» What you have to do: Starting at the first line of the data below, repeat each line word for word up to and including the line with "(3.60 s to 4.50 s)".

*** Opening Exercise input ***

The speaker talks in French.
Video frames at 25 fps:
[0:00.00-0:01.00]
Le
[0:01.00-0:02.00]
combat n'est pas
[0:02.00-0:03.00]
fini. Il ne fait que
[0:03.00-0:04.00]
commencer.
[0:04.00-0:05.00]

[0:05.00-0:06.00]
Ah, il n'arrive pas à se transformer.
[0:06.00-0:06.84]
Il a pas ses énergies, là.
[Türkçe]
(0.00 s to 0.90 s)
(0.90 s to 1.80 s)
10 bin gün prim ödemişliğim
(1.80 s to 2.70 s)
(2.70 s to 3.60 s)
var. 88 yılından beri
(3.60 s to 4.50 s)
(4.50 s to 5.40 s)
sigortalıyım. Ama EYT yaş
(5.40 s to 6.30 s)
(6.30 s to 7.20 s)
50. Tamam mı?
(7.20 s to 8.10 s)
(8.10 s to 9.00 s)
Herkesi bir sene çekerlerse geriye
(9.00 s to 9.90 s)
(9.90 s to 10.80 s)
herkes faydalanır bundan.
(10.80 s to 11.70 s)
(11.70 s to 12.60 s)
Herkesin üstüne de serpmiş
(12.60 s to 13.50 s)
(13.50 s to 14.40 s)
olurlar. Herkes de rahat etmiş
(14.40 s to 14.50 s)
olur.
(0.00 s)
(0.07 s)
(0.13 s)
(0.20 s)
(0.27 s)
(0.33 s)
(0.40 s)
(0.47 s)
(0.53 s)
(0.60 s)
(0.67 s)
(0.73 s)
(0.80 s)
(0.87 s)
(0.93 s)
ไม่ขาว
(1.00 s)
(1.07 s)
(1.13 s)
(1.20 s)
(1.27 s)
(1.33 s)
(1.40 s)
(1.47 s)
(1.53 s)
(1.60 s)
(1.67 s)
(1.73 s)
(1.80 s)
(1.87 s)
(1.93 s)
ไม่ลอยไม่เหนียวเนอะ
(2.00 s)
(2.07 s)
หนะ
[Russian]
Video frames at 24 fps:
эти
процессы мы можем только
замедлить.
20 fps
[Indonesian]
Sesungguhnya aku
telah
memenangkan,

*** Closing Exercise input ***

» Result below:
The speaker talks in French.
Video frames at 25 fps:
[0:00.00-0:01.00]
Le
[0:01.00-0:02.00]
combat n'est pas
[0:02.00-0:03.00]
fini. Il ne fait que
[0:03.00-0:04.00]
commencer.
[0:04.00-0:05.00]

[0:05.00-0:06.00]
Ah, il n'arrive pas à se transformer.
[0:06.00-0:06.84]
Il a pas ses énergies, là.
[Türkçe]
(0.00 s to 0.90 s)
(0.90 s to 1.80 s)
10 bin gün prim ödemişliğim
(1.80 s to 2.70 s)
(2.70 s to 3.60 s)
var. 88 yılından beri
(3.60 s to 4.50 s)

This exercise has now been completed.